● **THE PROBLEM**
Print the entire listing below word for word, excluding its pictures.

● **EXTRACTED INFORMATION**
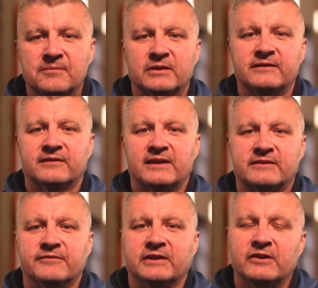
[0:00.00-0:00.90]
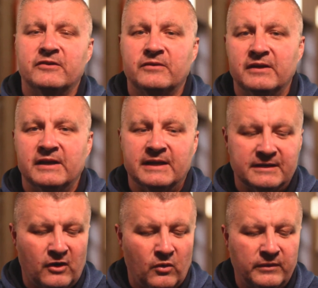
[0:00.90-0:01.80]
Please like the video
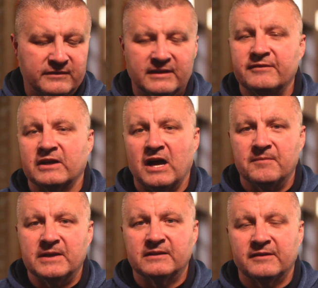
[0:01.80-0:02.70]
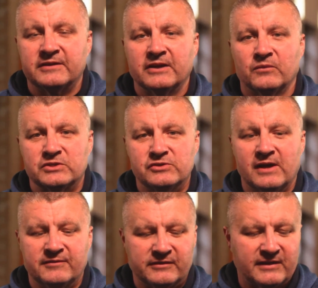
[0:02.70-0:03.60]
and always leave a comment. Love to hear what you
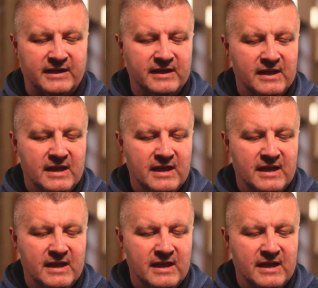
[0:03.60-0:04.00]
have to say.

● **RESULT OF THIS TASK**
[0:00.00-0:00.90]
[0:00.90-0:01.80]
Please like the video
[0:01.80-0:02.70]
[0:02.70-0:03.60]
and always leave a comment. Love to hear what you
[0:03.60-0:04.00]
have to say.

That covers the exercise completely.